Input records: Begin

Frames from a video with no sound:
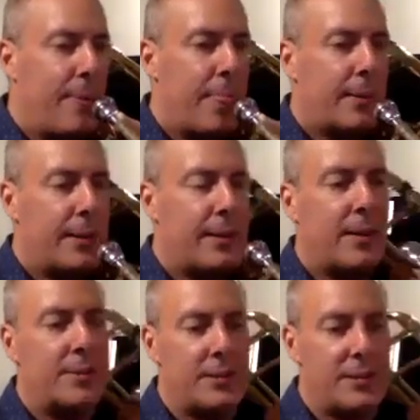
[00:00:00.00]
Okay, now I'm
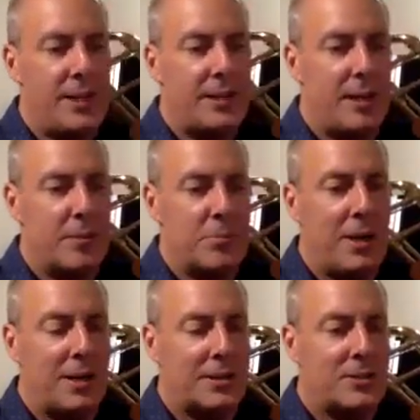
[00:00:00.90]
going to take that
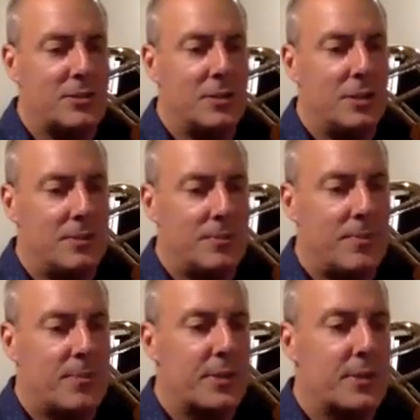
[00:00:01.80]
box drill,
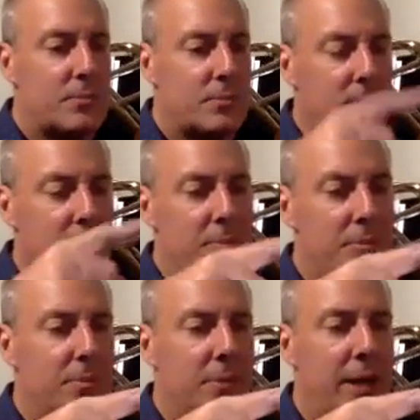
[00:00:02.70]

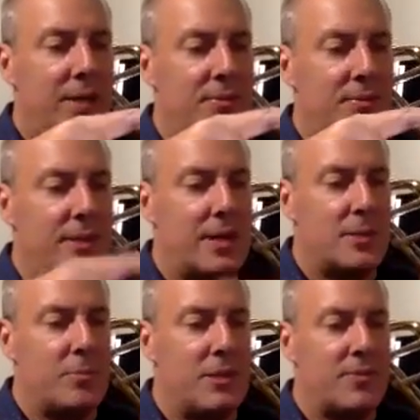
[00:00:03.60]
F down to
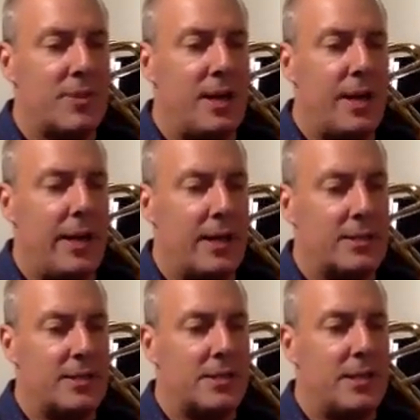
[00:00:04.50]
B flat, out
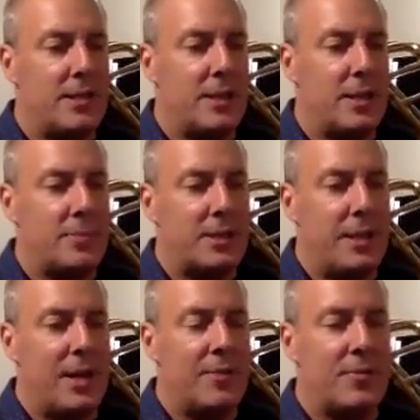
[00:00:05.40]
to C, up to
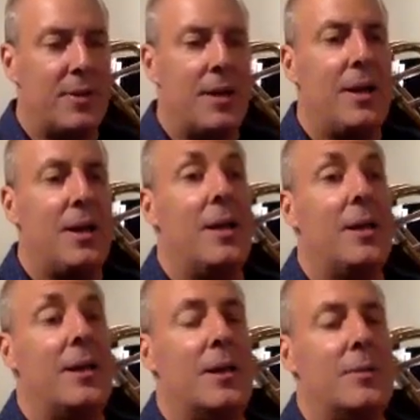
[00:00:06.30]
F.
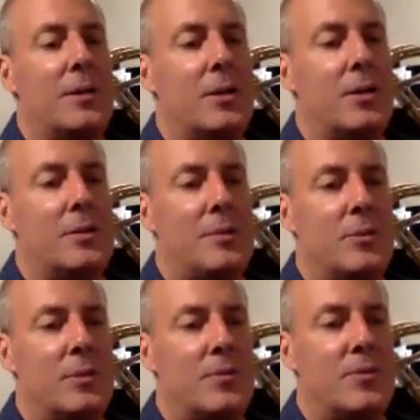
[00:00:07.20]
Then I'm going to go up
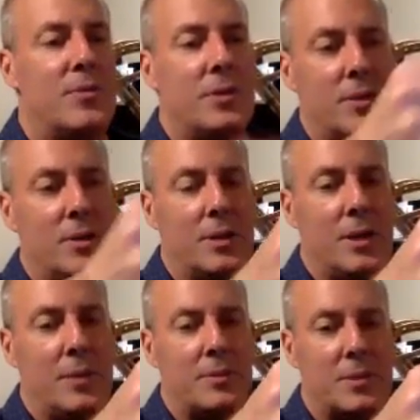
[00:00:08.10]
one further,
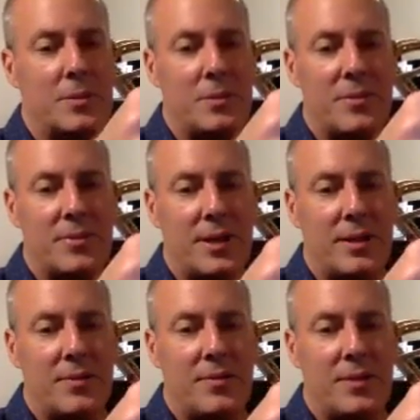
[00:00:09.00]
up to the B flat in
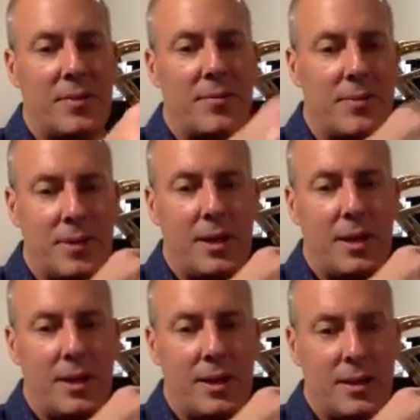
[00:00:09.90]
fifth
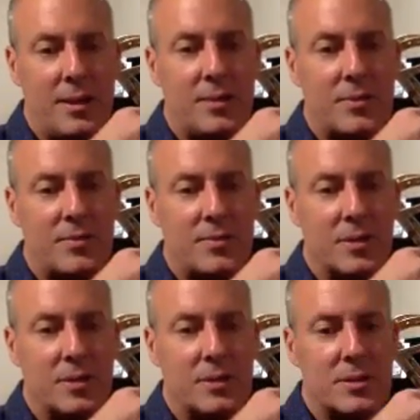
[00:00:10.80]
and into
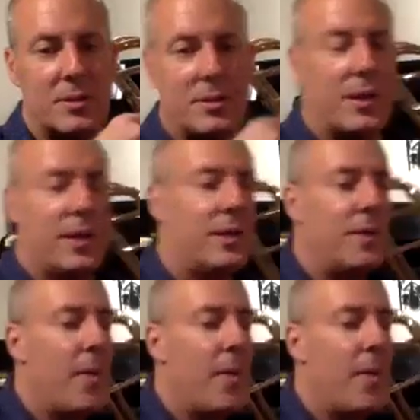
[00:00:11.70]
first, okay?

Input records: End

» **Task directions**
In the records above, find the line that contains "[00:00:06.30]". Retype it and every line after it, exactly, leaving out all pictures.

» **Expected answer**
[00:00:06.30]
F.
[00:00:07.20]
Then I'm going to go up
[00:00:08.10]
one further,
[00:00:09.00]
up to the B flat in
[00:00:09.90]
fifth
[00:00:10.80]
and into
[00:00:11.70]
first, okay?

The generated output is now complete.